THE TASK:
Once the line containing "[0:01.80-0:02.70]" is located in the records below, repeat it and all lines that follow it exactly, leaving out any picture.

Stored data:
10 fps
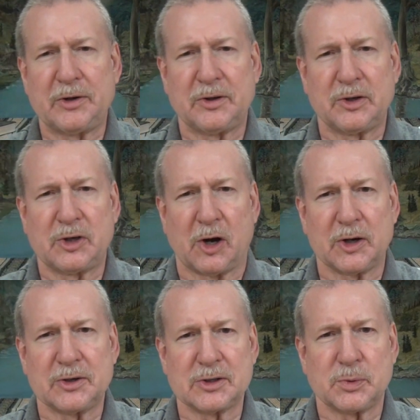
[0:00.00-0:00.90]
into the
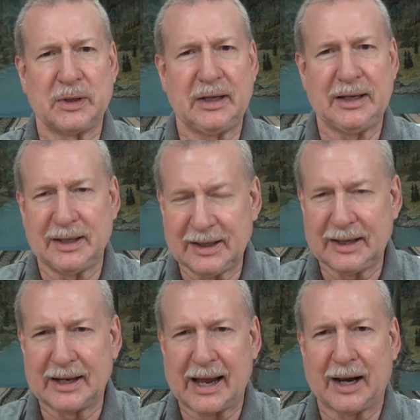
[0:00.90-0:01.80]
darkness, we need to
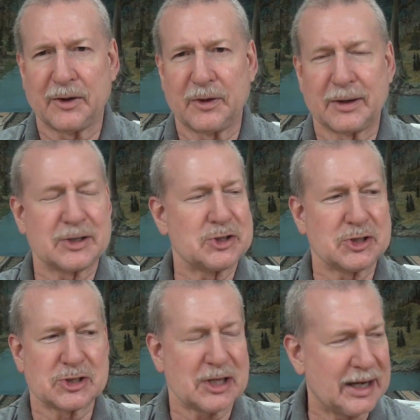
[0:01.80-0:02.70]
get out of there because
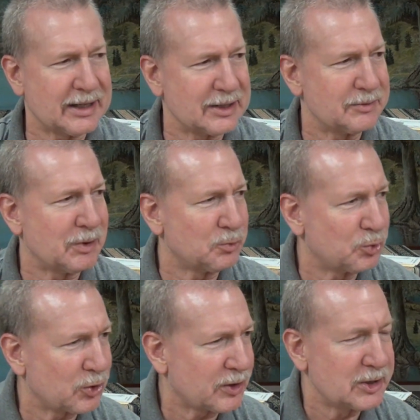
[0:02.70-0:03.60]
just like a, a,
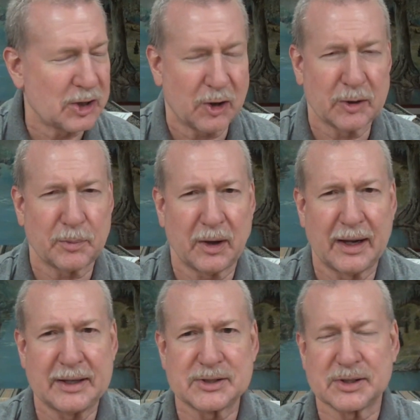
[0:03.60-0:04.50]
really dark
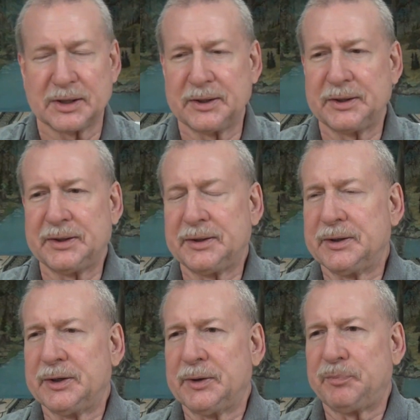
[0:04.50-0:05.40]
place,
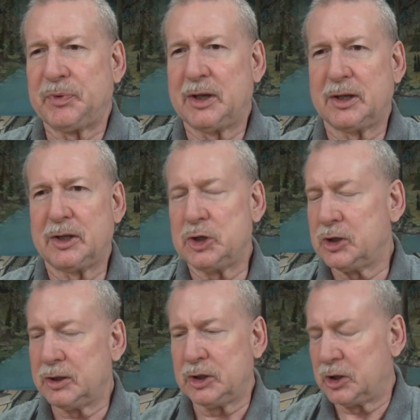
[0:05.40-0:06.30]
you,
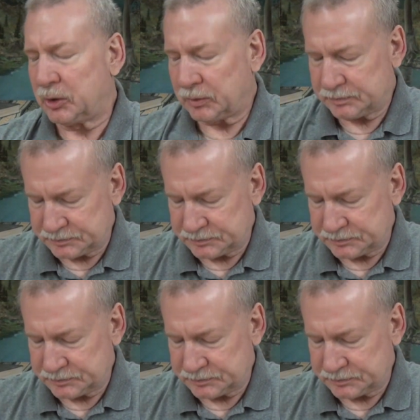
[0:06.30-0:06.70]
you know,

RESPONSE TO THE TASK:
[0:01.80-0:02.70]
get out of there because
[0:02.70-0:03.60]
just like a, a,
[0:03.60-0:04.50]
really dark
[0:04.50-0:05.40]
place,
[0:05.40-0:06.30]
you,
[0:06.30-0:06.70]
you know,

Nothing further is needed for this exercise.